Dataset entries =

┌──

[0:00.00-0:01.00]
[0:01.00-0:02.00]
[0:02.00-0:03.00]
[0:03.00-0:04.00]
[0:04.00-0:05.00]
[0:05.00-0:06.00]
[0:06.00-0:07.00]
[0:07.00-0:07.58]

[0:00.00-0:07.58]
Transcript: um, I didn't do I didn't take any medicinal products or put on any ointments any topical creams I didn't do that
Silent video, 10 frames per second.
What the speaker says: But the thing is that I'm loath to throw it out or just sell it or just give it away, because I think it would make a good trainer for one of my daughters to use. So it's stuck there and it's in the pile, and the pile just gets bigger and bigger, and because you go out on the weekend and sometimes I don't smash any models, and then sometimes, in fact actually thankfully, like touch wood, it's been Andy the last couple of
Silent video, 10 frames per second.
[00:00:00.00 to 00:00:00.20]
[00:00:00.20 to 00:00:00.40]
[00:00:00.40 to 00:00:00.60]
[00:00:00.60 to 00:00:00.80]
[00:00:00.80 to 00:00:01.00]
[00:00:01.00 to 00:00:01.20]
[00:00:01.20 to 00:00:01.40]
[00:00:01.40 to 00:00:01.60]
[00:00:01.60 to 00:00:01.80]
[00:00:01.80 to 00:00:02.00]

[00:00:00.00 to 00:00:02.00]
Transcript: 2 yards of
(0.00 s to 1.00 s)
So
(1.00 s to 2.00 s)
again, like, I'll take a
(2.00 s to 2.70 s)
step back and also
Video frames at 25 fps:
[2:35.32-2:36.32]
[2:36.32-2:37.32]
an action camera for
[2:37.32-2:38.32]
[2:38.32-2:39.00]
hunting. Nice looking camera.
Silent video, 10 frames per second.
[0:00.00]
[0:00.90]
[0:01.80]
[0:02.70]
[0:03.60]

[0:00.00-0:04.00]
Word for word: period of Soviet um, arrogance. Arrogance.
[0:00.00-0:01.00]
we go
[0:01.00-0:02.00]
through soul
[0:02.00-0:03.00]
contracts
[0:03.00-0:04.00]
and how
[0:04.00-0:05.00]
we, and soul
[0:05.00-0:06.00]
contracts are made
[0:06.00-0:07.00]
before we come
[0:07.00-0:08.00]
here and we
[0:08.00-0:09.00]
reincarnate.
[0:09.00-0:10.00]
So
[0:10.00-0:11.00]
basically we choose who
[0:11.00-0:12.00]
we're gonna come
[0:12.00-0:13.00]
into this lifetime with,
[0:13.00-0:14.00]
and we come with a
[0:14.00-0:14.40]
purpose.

└──

WHAT THE TASK ASKS = The complete set of entries is to be restated word for word.

SOLUTION BELOW =
[0:00.00-0:01.00]
[0:01.00-0:02.00]
[0:02.00-0:03.00]
[0:03.00-0:04.00]
[0:04.00-0:05.00]
[0:05.00-0:06.00]
[0:06.00-0:07.00]
[0:07.00-0:07.58]

[0:00.00-0:07.58]
Transcript: um, I didn't do I didn't take any medicinal products or put on any ointments any topical creams I didn't do that
Silent video, 10 frames per second.
What the speaker says: But the thing is that I'm loath to throw it out or just sell it or just give it away, because I think it would make a good trainer for one of my daughters to use. So it's stuck there and it's in the pile, and the pile just gets bigger and bigger, and because you go out on the weekend and sometimes I don't smash any models, and then sometimes, in fact actually thankfully, like touch wood, it's been Andy the last couple of
Silent video, 10 frames per second.
[00:00:00.00 to 00:00:00.20]
[00:00:00.20 to 00:00:00.40]
[00:00:00.40 to 00:00:00.60]
[00:00:00.60 to 00:00:00.80]
[00:00:00.80 to 00:00:01.00]
[00:00:01.00 to 00:00:01.20]
[00:00:01.20 to 00:00:01.40]
[00:00:01.40 to 00:00:01.60]
[00:00:01.60 to 00:00:01.80]
[00:00:01.80 to 00:00:02.00]

[00:00:00.00 to 00:00:02.00]
Transcript: 2 yards of
(0.00 s to 1.00 s)
So
(1.00 s to 2.00 s)
again, like, I'll take a
(2.00 s to 2.70 s)
step back and also
Video frames at 25 fps:
[2:35.32-2:36.32]
[2:36.32-2:37.32]
an action camera for
[2:37.32-2:38.32]
[2:38.32-2:39.00]
hunting. Nice looking camera.
Silent video, 10 frames per second.
[0:00.00]
[0:00.90]
[0:01.80]
[0:02.70]
[0:03.60]

[0:00.00-0:04.00]
Word for word: period of Soviet um, arrogance. Arrogance.
[0:00.00-0:01.00]
we go
[0:01.00-0:02.00]
through soul
[0:02.00-0:03.00]
contracts
[0:03.00-0:04.00]
and how
[0:04.00-0:05.00]
we, and soul
[0:05.00-0:06.00]
contracts are made
[0:06.00-0:07.00]
before we come
[0:07.00-0:08.00]
here and we
[0:08.00-0:09.00]
reincarnate.
[0:09.00-0:10.00]
So
[0:10.00-0:11.00]
basically we choose who
[0:11.00-0:12.00]
we're gonna come
[0:12.00-0:13.00]
into this lifetime with,
[0:13.00-0:14.00]
and we come with a
[0:14.00-0:14.40]
purpose.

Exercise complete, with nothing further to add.